Ecclesiastes 5:12 The sleep of the laborer is pleasant - whether he eats little or much - but the wealth of the rich will not allow him to sleep.

Ecclesiastes 5:10 The one who loves money will never be satisfied with money, he who loves wealth will never be satisfied with his income. This also is futile.

Psalms 15:5 He does not charge interest when he lends his money. He does not take bribes to testify against the innocent. The one who lives like this will never be upended.

Nehemiah 5:10 Even I and my relatives and my associates are lending them money and grain. But let us abandon this practice of seizing collateral!

Leviticus 25:37 You must not lend the poor your money at interest and you must not sell the hungry food for profit.

Exodus 22:25 "If you lend money to any of my people who are needy among you, do not be like a moneylender to him; do not charge him interest.

Hebrews 13:5 Your conduct must be free from the love of money and you must be content with what you have, for he has said, "I will never leave you and I will never abandon you."

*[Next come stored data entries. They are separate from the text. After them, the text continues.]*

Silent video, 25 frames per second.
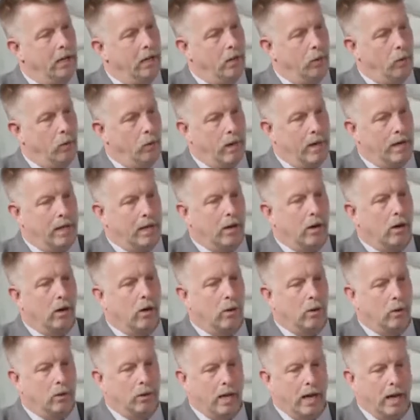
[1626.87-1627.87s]
We
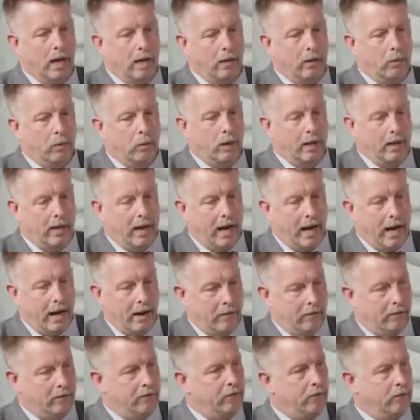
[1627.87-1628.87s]
know that
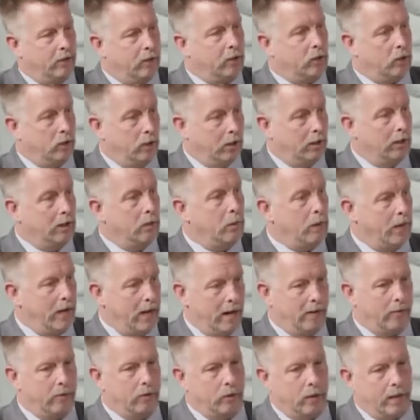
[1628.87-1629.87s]
currently we
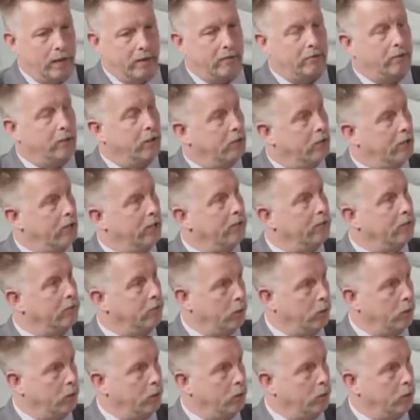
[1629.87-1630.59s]
have grant funding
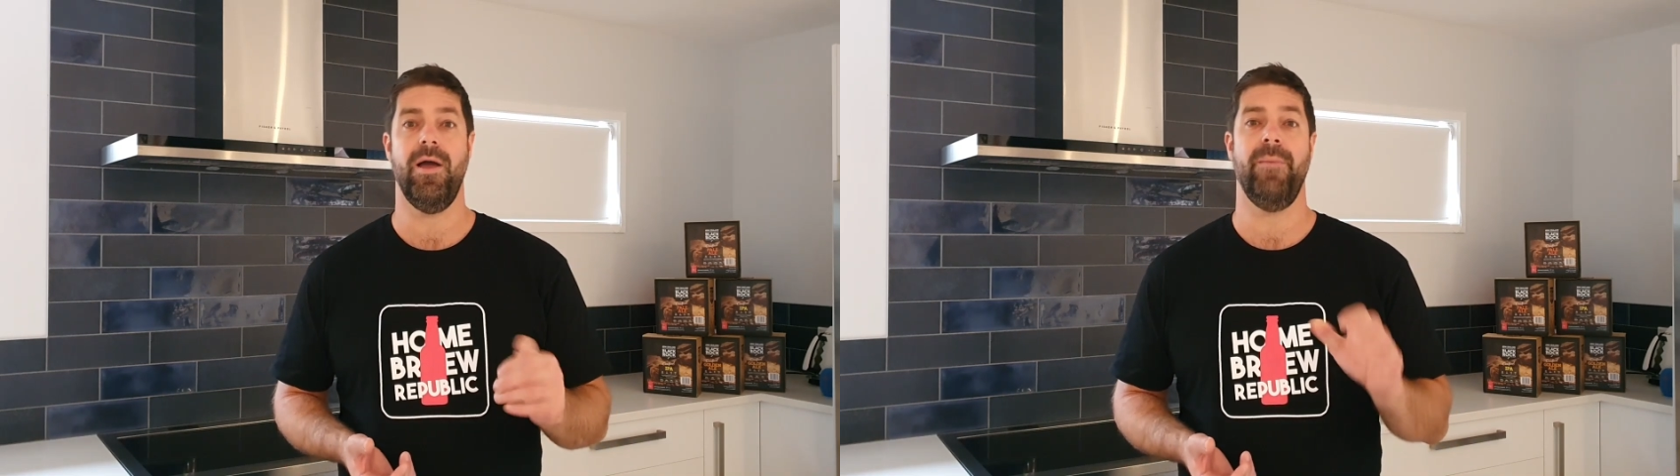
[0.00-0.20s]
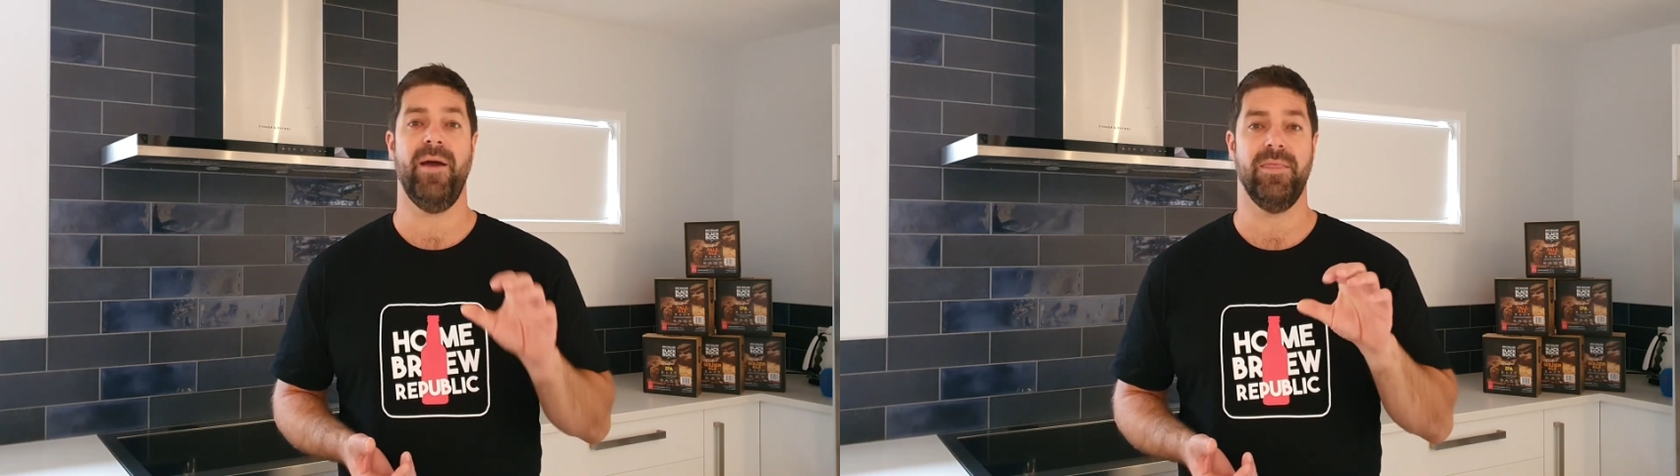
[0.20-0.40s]

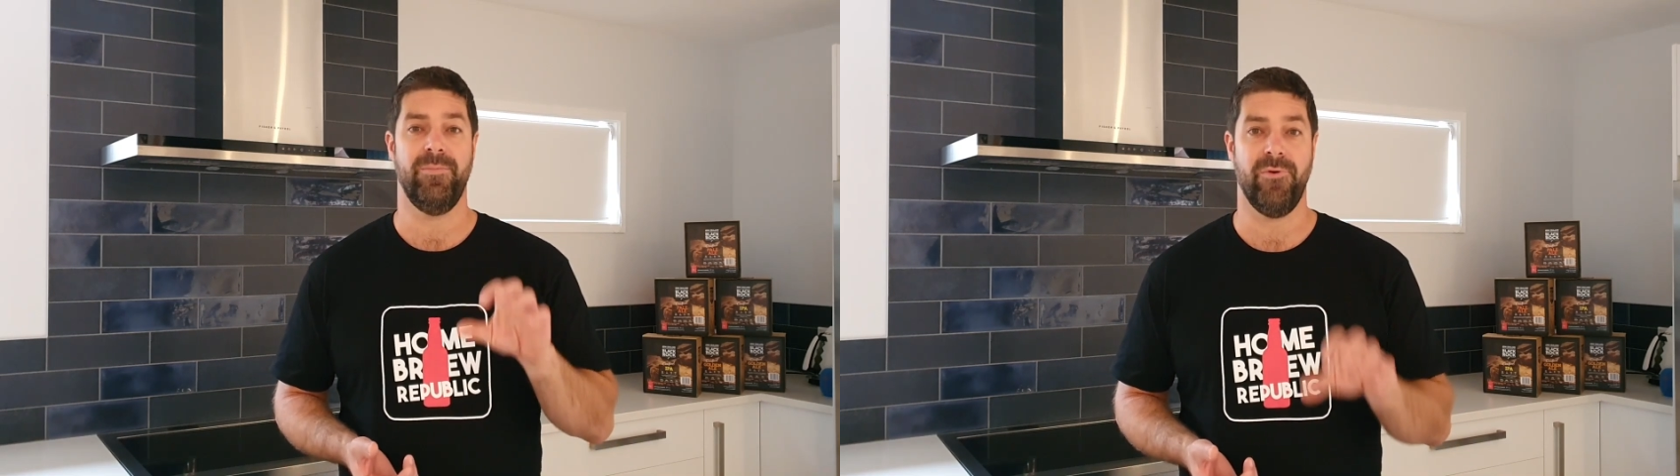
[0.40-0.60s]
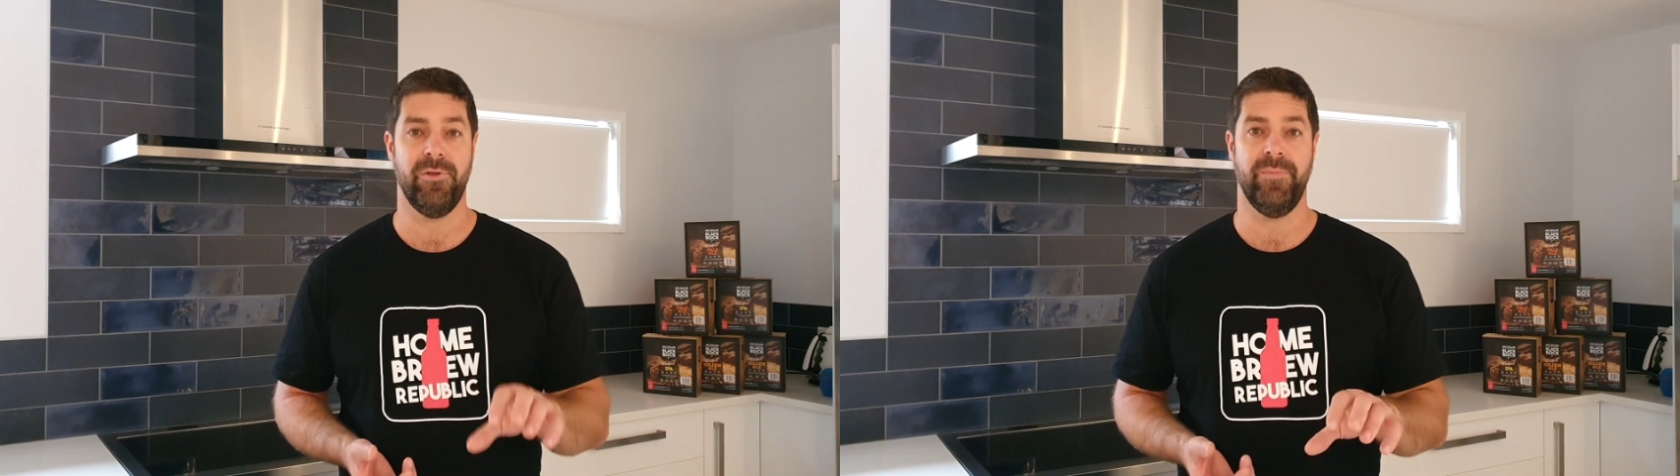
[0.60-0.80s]
about the
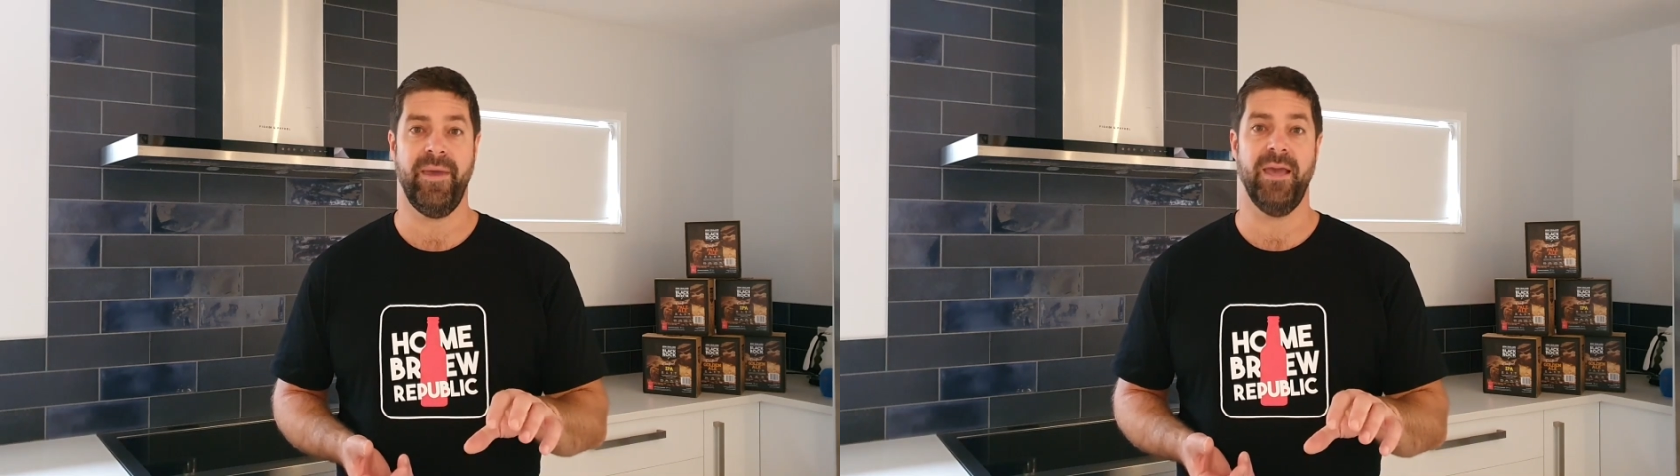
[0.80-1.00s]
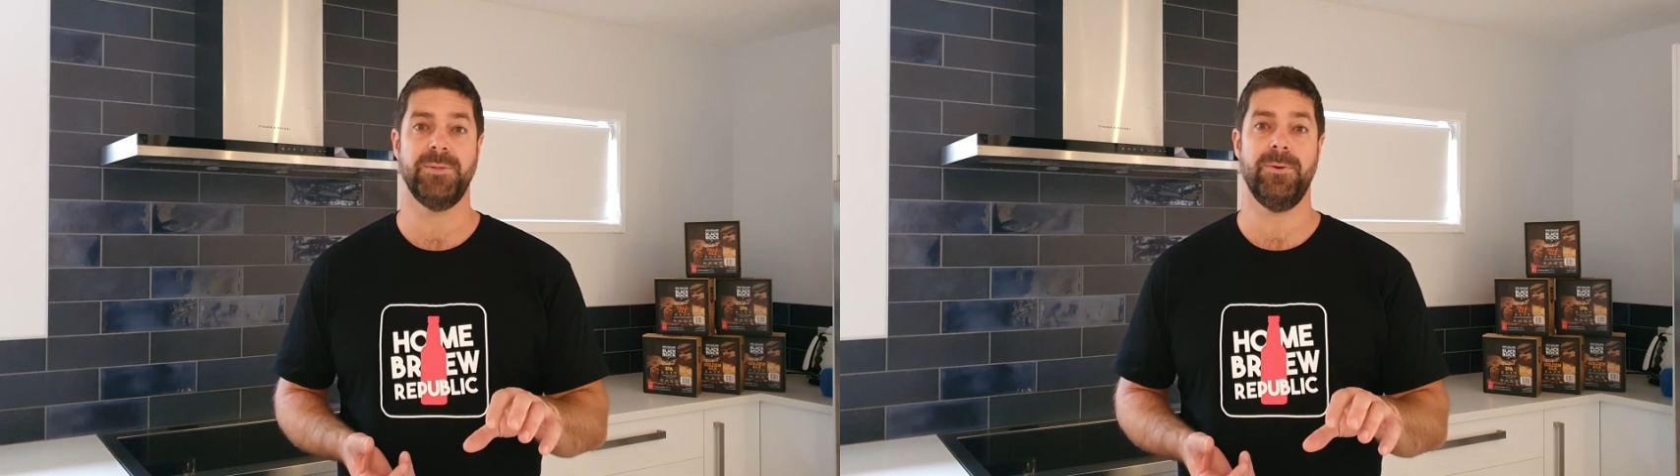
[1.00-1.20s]
brew in the
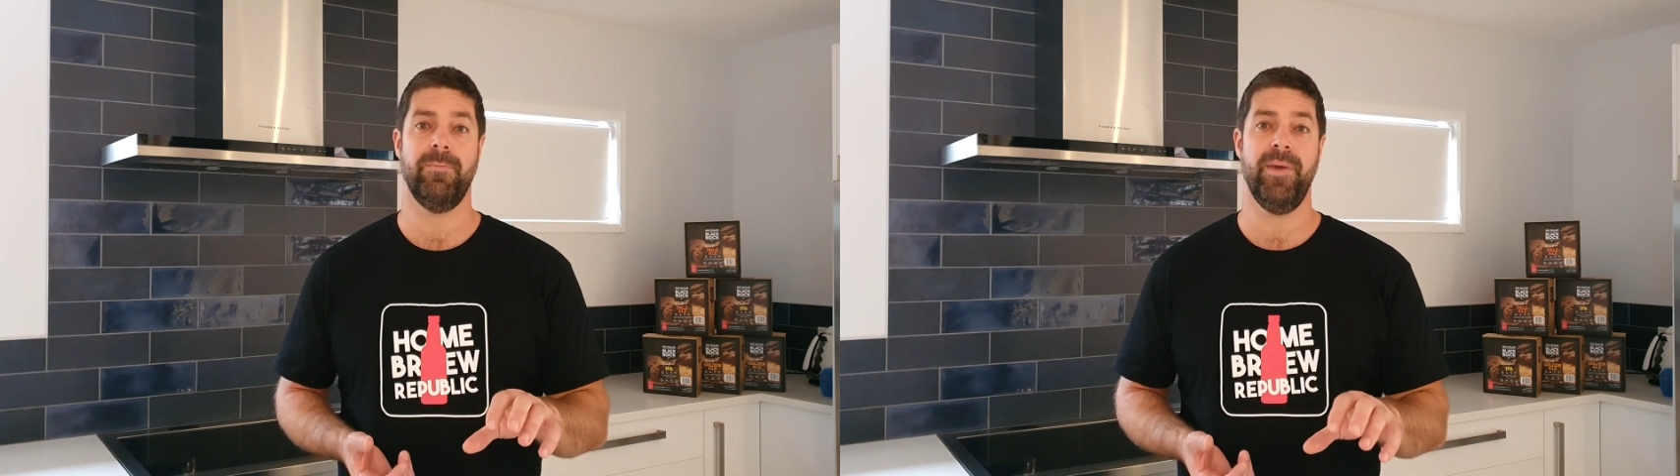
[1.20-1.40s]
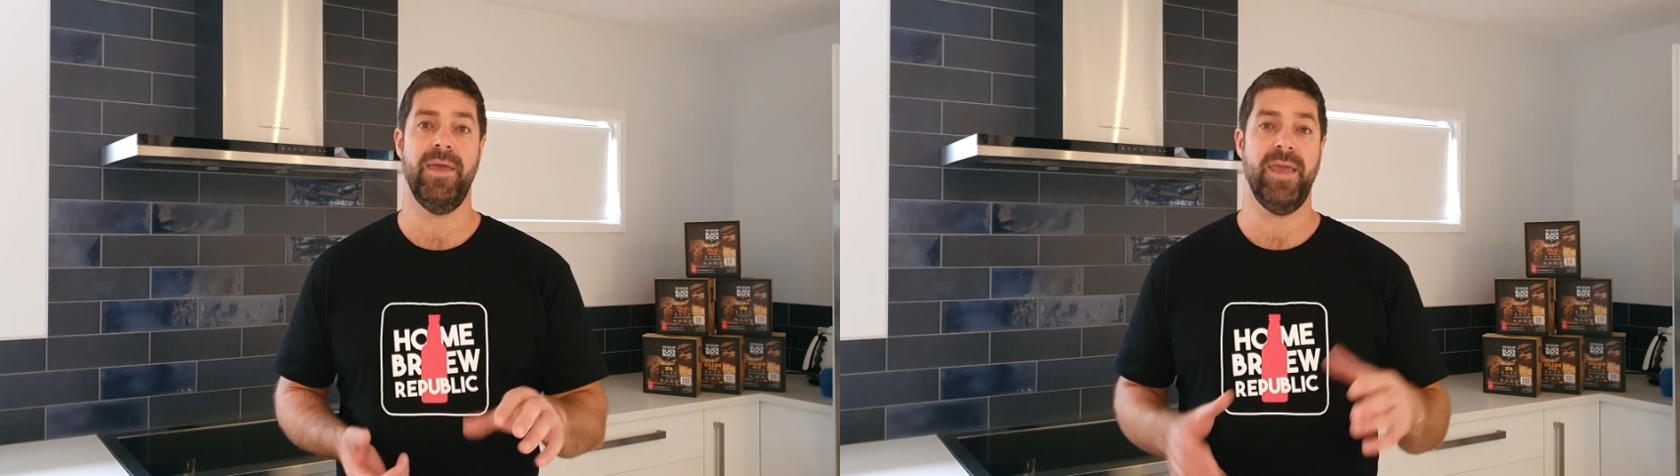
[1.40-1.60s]
bags from me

Hebrews 13:3 Remember those in prison as though you were in prison with them, and those ill-treated as though you too felt their torment.

Sounds like a "Socialist Agenda"! There's a lot more where that came from. The right-wing Christians push their bigoted and greedy agenda in the name of Christianity. They want their Taxes cut while taking away the programs that help the poor. Their even going after our social security. This country was founded on Religious freedom from persecution, but seeing their reaction to the Muslim community center in New York I guess it's only Christian freedom. They're prejudice against Muslims, Mexicans, African Americans, progressives, facts and anyone else that intrudes into their picket fenced white America. Well they can have the "Religion", but they'll never take away my relationship with Jesus. There are still some "real" Christians out there. Don't lose your faith in us and please don't let an evil man like Glenn Beck become the voice for us. He certainly does NOT speak for me, the Dead Peasant!